On June 25, at about 3 p.m., I went to the State Capitol building in Jackson with John Robert Zellner, a Student Nonviolent Coordinating Committee field secretary, and Reverend Edwin King, the Tougaloo College chaplain. I attempted to see Governor [Paul B.J Johnson Jr.] to ask for his promise of help in the search for the three men. We were told by Senator Barbour that the governor was out for the afternoon and could not be contacted. He was extremely rude in his treatment of me. We then walked over to the Governor's Mansion, arriving just as Governor Johnson walked up the steps with Governor [George] Wallace of Alabama. We followed them up the steps and Mr. Zellner introduced himself by name to Governor Johnson and they shook hands.

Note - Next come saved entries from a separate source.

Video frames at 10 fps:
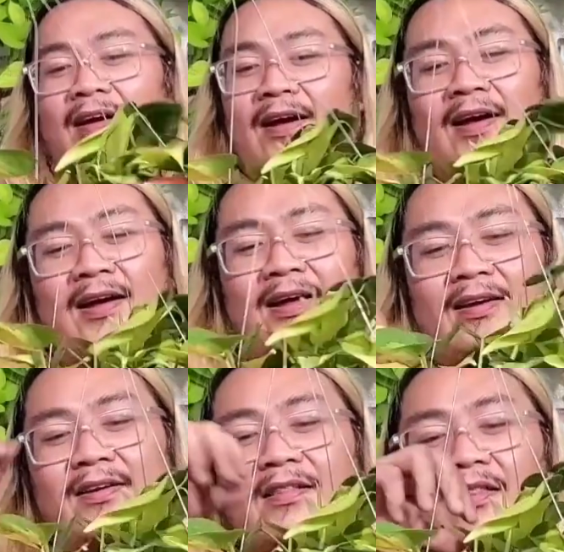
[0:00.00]

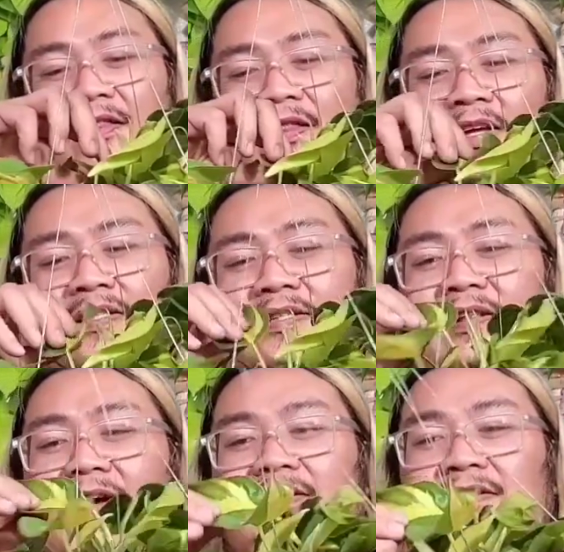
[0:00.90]
and this
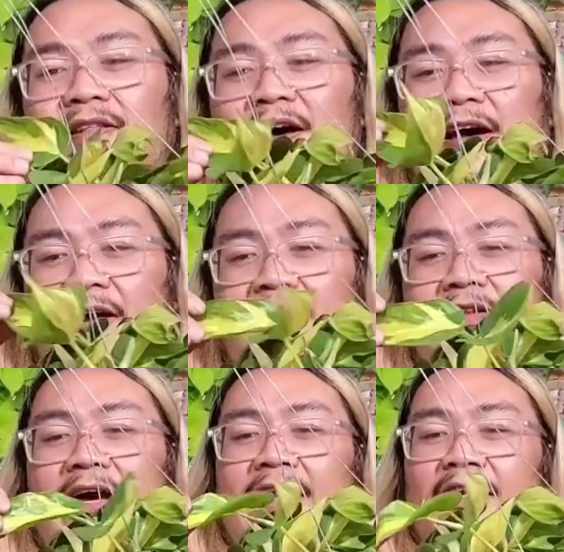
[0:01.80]
landslide
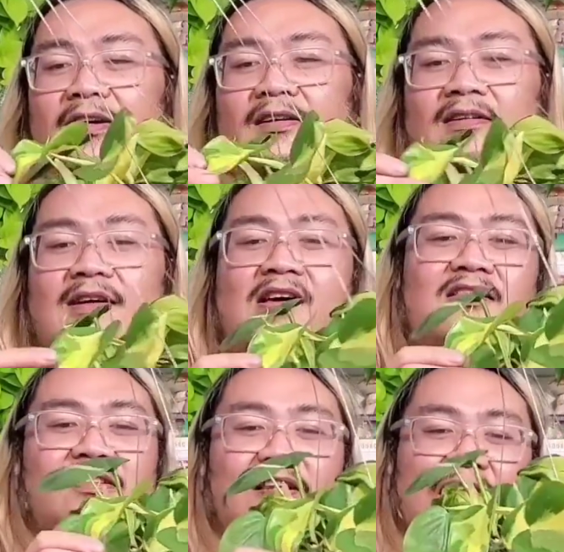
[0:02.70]
like
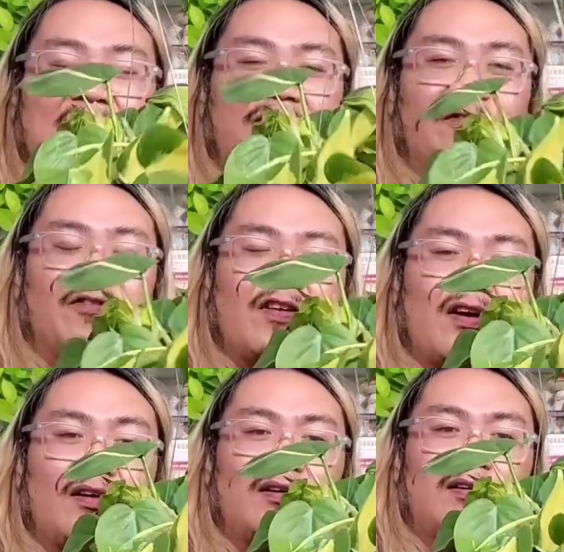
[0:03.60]
leaf,
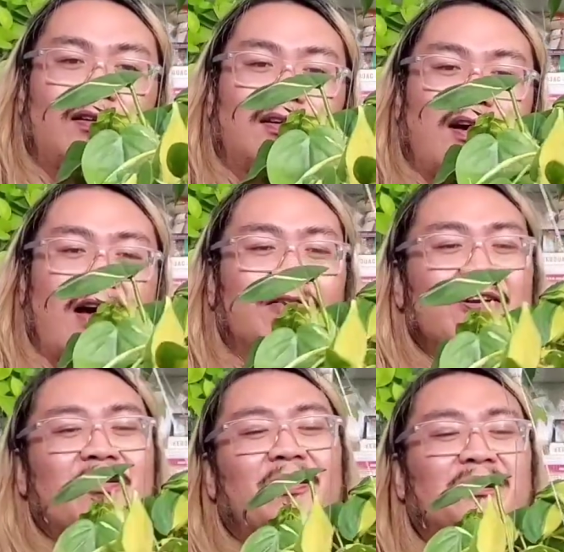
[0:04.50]
I don't
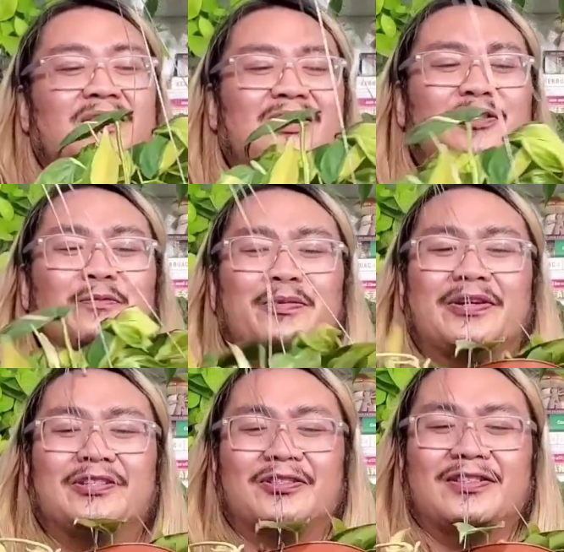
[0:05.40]
know, it was just super
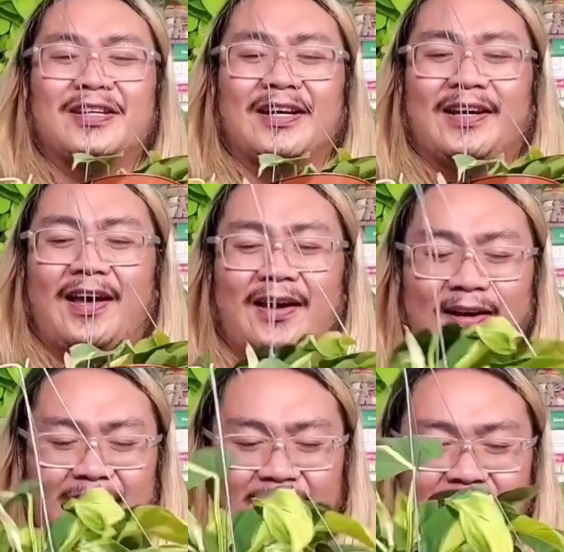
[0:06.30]
interesting,
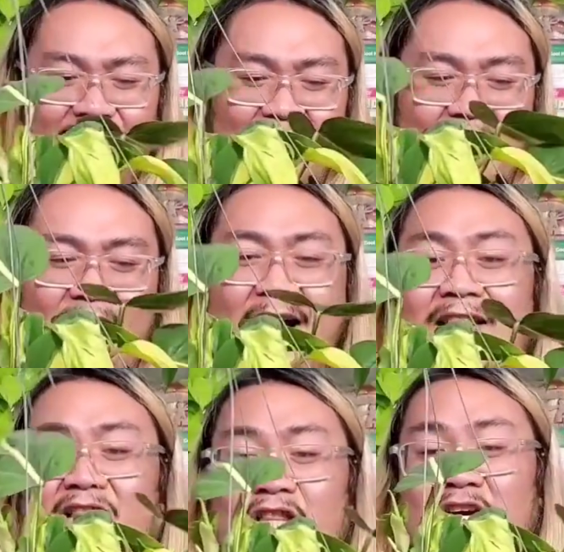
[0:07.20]
and I
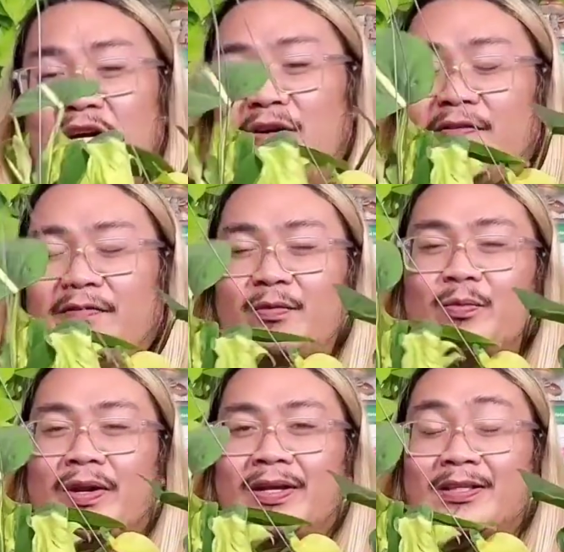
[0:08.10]
love
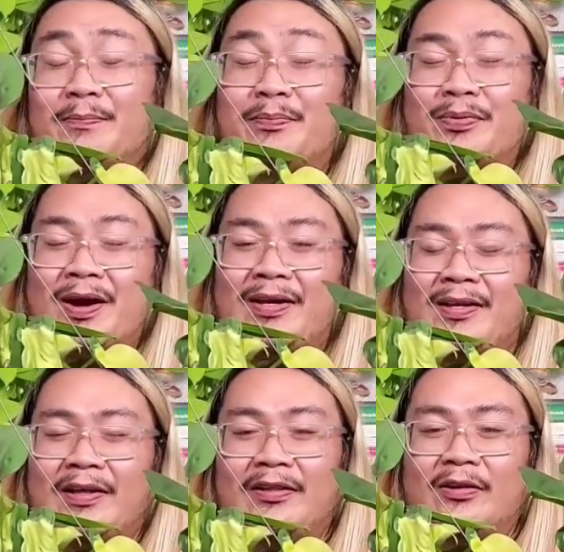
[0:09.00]
when it's bright
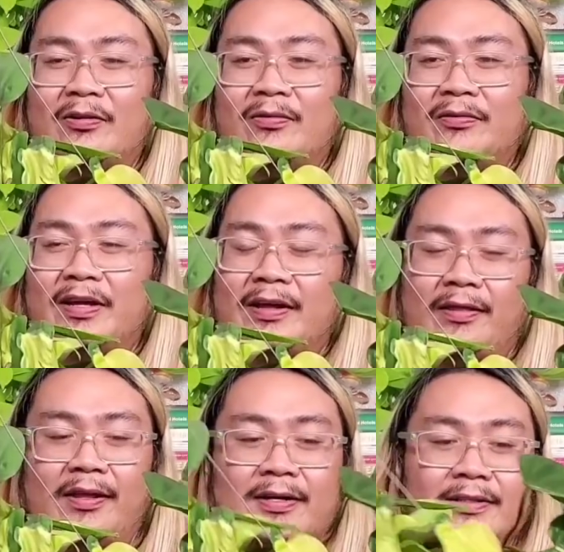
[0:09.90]
yellow like
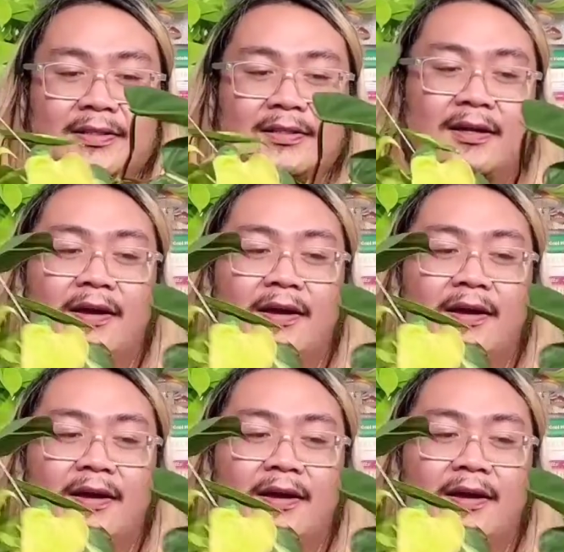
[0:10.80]
this.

Mr. Zellner then turned towards me and introduced me as the wife of Michael Schwerner, one of the three missing men. He said that I would like to speak for a moment with the Mississippi governor. The moment Johnson heard who I was, he turned and bolted for the door of the Mansion. The door was locked behind him and a group of Mississippi highway patrolmen surrounded the three of us. An officer with the name plate "Harper" refused to allow us to request an appointment with the governor. Harper said that he would not convey our request to Johnson.

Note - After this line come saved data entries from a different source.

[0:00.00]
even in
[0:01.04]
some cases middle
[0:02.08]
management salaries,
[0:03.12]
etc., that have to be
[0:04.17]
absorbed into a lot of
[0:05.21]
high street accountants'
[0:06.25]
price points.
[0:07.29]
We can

On June 26, 1964, when I went to Neshoba County to speak with Sheriff [Lawrence] Rainey, the car which I was in was followed by a blue, late-model pick-up truck without license plates. There were two white men in the truck. At one point the truck blocked us off in front and a white, late-model car blocked us from behind. We turned our automobile around and were able to get by the white car; the pick-up truck followed us awhile farther. We reported this to the FBI agents who were working in Philadelphia on the investigation. After I spoke with Sheriff Rainey, who denied knowledge of the circumstances of the disappearance of the three men, we obtained permission from Rainey and the FBI to follow the sheriff"s car to the garage where the station wagon (which the men had driven on June 21) was being kept, in order that I could see it. Several young white men, who I believe were workers at the garage, laughed and made screams which are usually referred to as rebel yells when they realized who I was. When we left the garage the sheriff's car was close behind ours, and the blue pick-up truck once more followed after us to the outskirts of town, with the sheriff making no attempt to stop it or question the occupants about the lack of license plates.
1 Testimony of Rita L. Schwerner (1964). In Mississippi Black Paper: Fifty-Seven Negro and White Citizens' Testimony of Police Brutality, the Breakdown of Law and Order and the Corruption of Justice in Mississippi (New York Random House, 1965), pp. 59-60,61, 62-63.